Data to use START
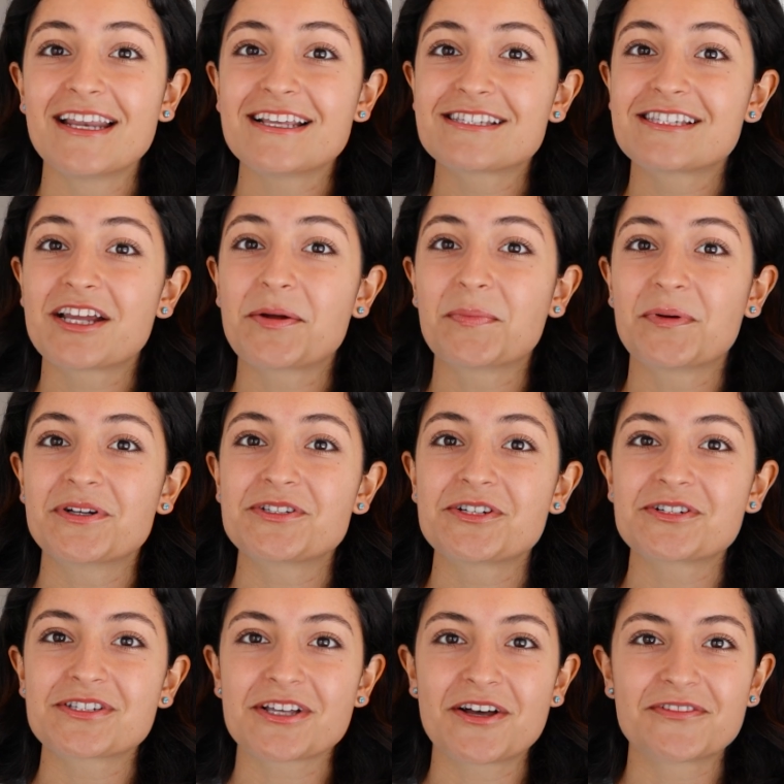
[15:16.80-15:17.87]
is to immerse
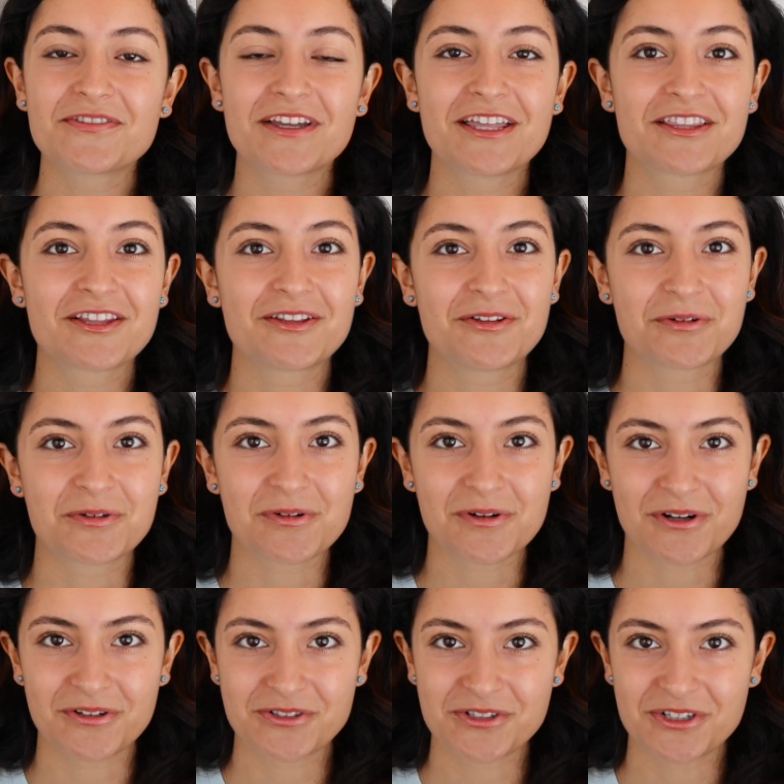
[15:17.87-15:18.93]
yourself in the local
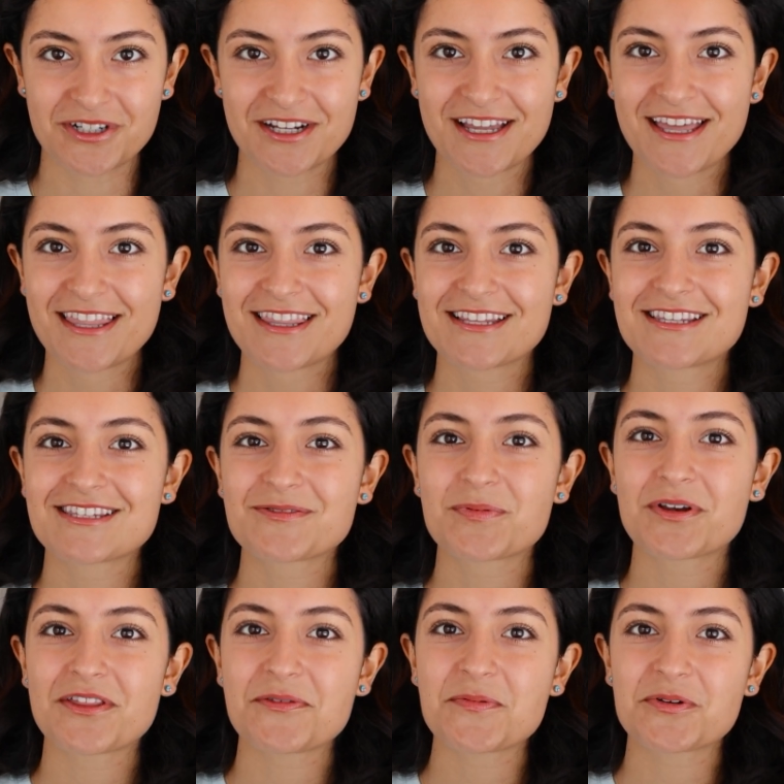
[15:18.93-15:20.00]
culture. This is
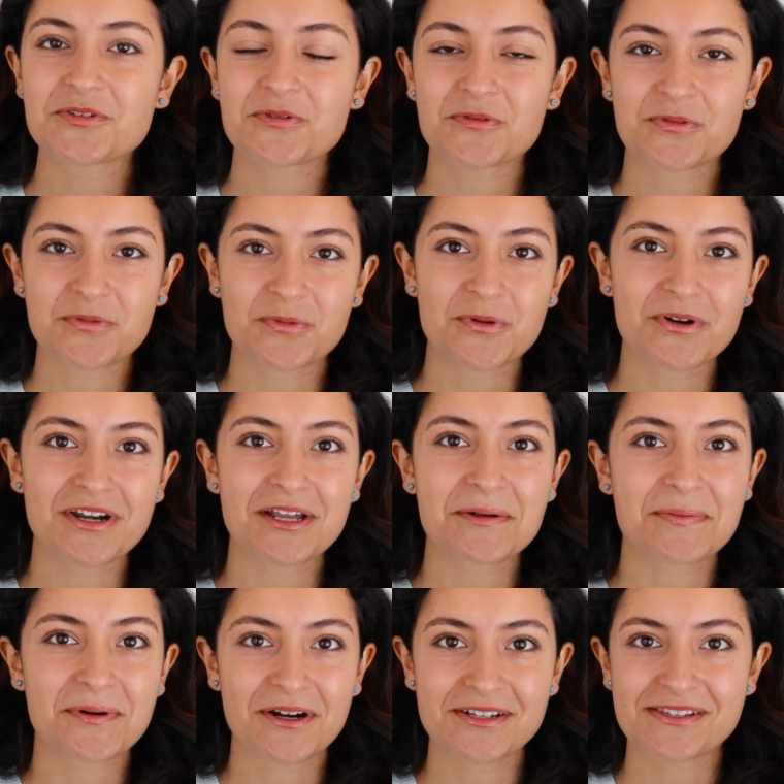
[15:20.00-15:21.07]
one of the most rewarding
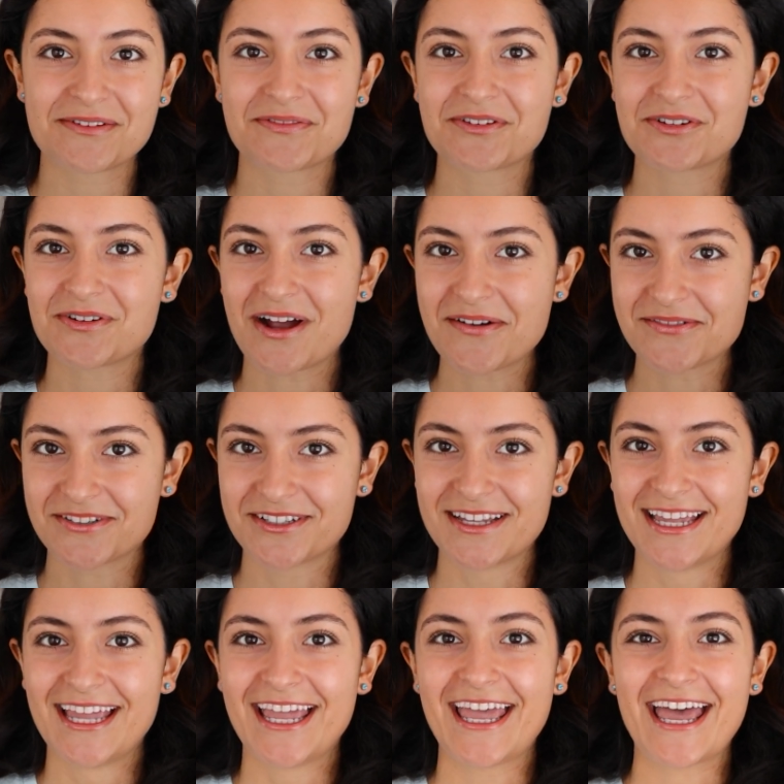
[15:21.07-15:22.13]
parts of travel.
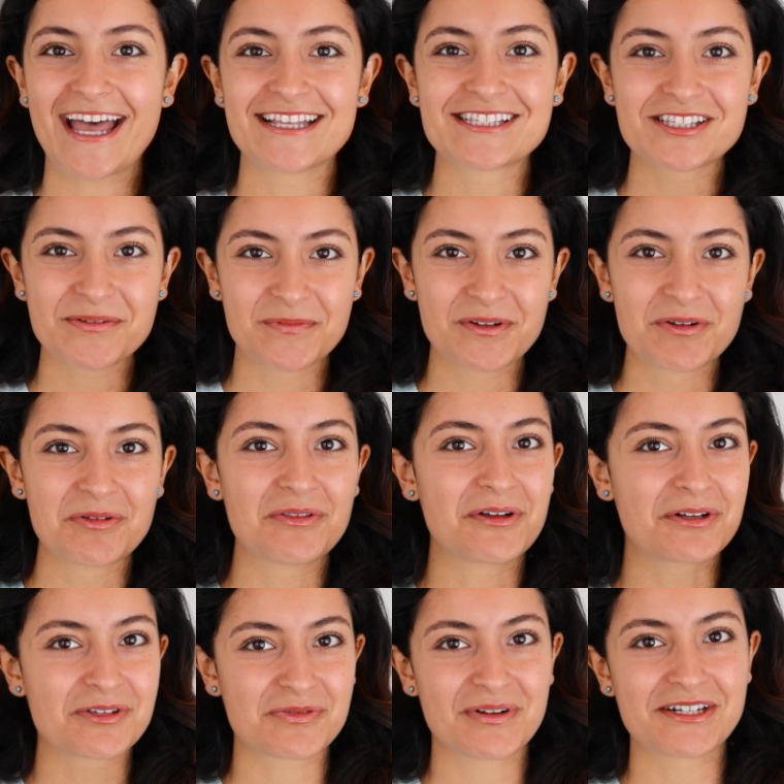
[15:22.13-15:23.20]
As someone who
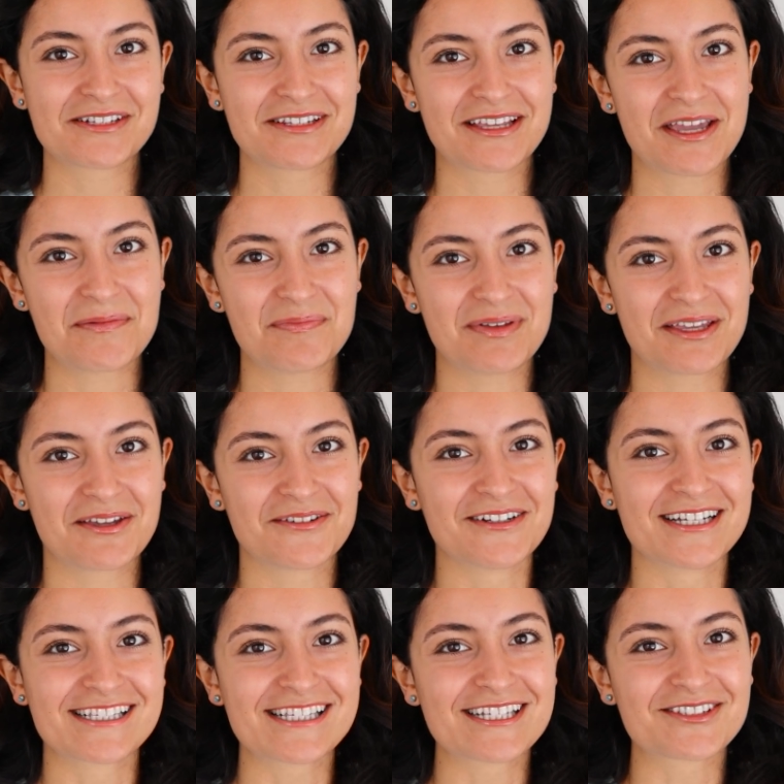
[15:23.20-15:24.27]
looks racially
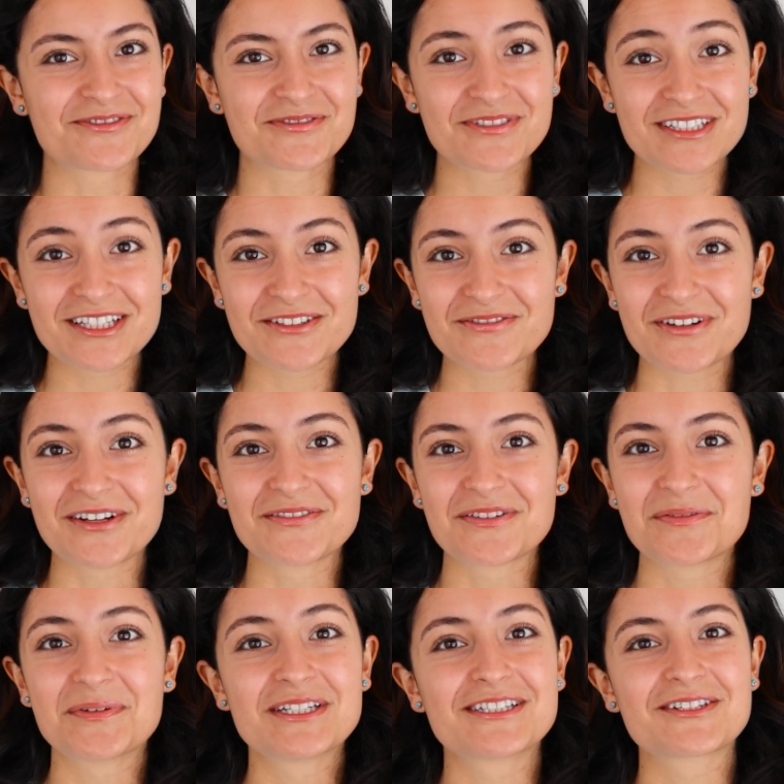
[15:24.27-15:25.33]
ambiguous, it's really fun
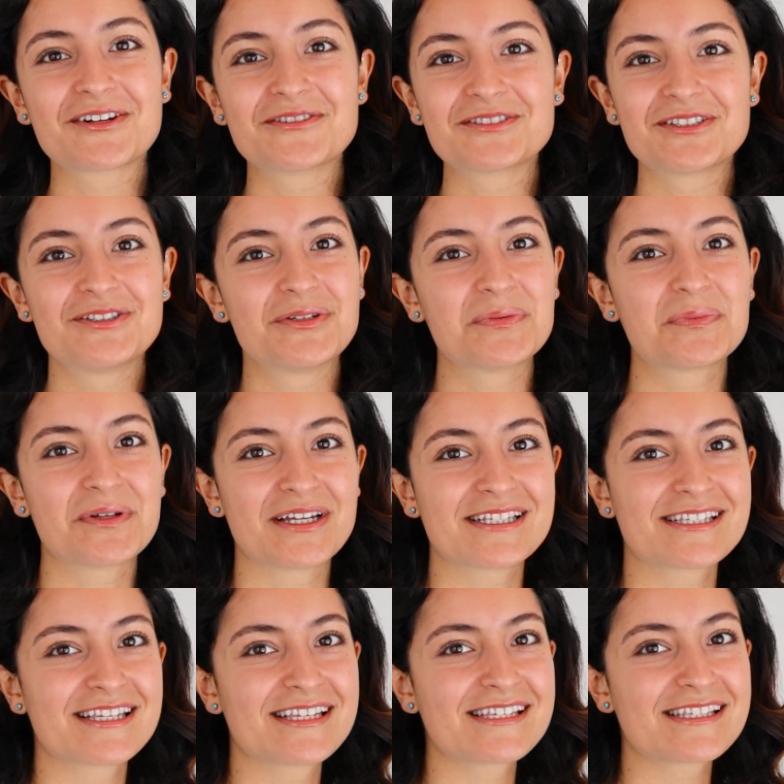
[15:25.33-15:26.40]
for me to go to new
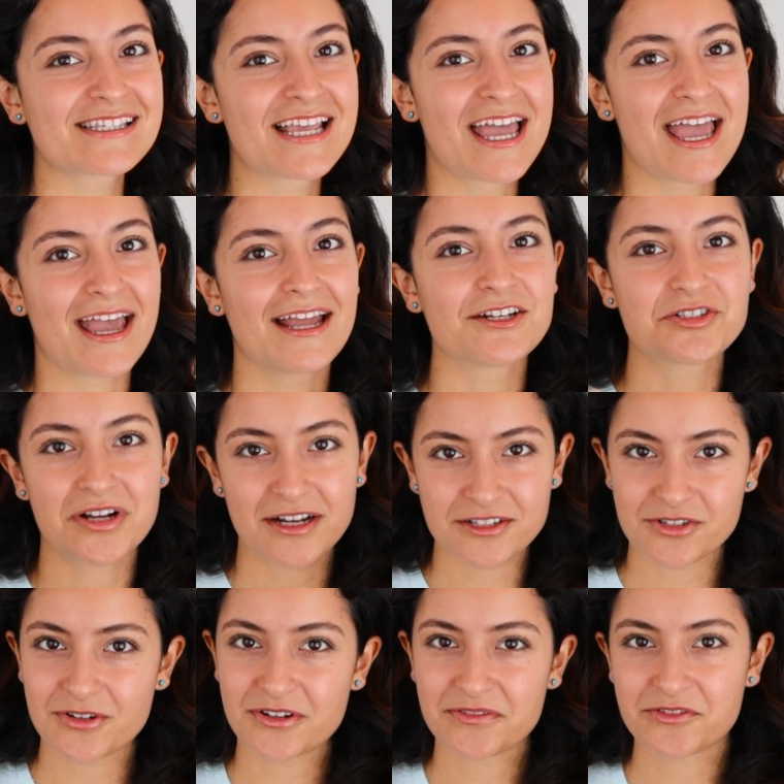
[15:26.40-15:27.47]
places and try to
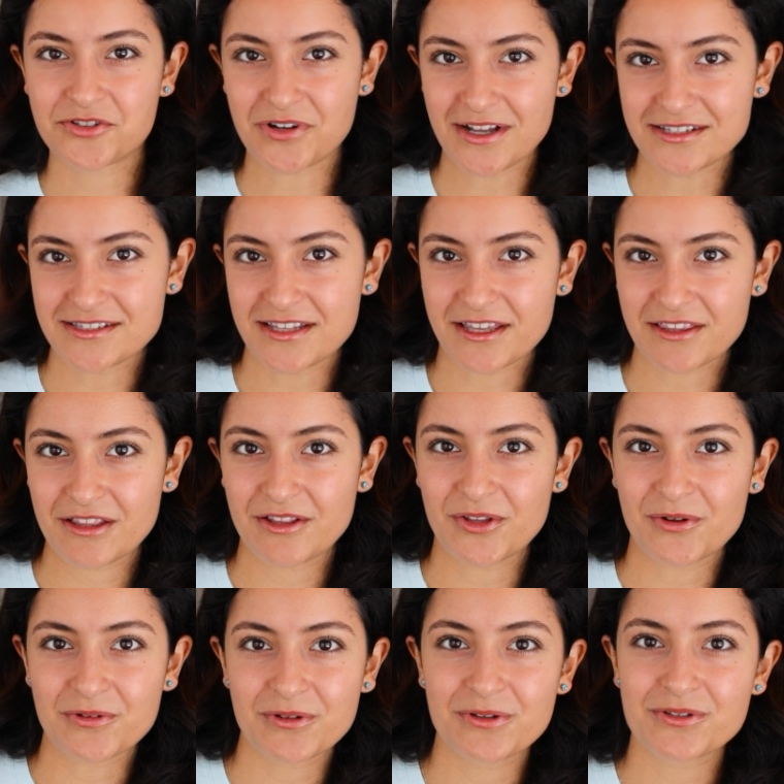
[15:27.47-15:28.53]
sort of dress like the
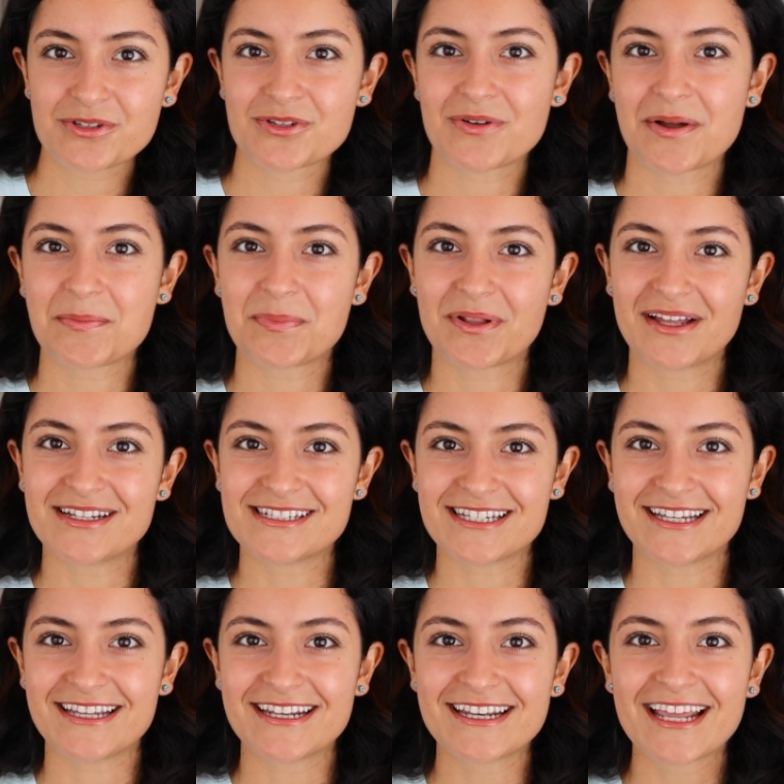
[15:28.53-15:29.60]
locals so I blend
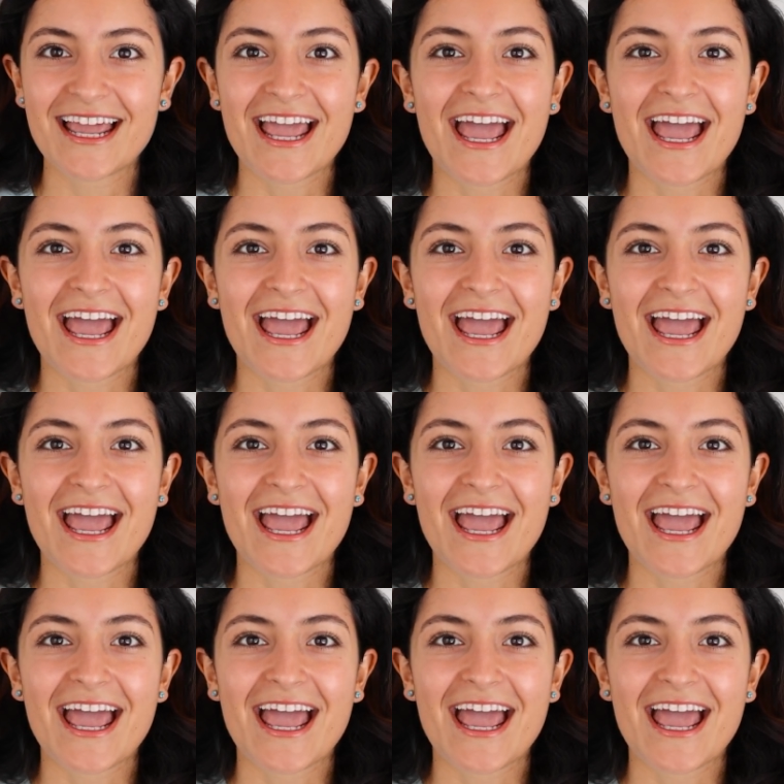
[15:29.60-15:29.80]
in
Data to use END
Problem statement: A word-for-word copy of the listing is needed. It must not include the pictures.

Response:
[15:16.80-15:17.87]
is to immerse
[15:17.87-15:18.93]
yourself in the local
[15:18.93-15:20.00]
culture. This is
[15:20.00-15:21.07]
one of the most rewarding
[15:21.07-15:22.13]
parts of travel.
[15:22.13-15:23.20]
As someone who
[15:23.20-15:24.27]
looks racially
[15:24.27-15:25.33]
ambiguous, it's really fun
[15:25.33-15:26.40]
for me to go to new
[15:26.40-15:27.47]
places and try to
[15:27.47-15:28.53]
sort of dress like the
[15:28.53-15:29.60]
locals so I blend
[15:29.60-15:29.80]
in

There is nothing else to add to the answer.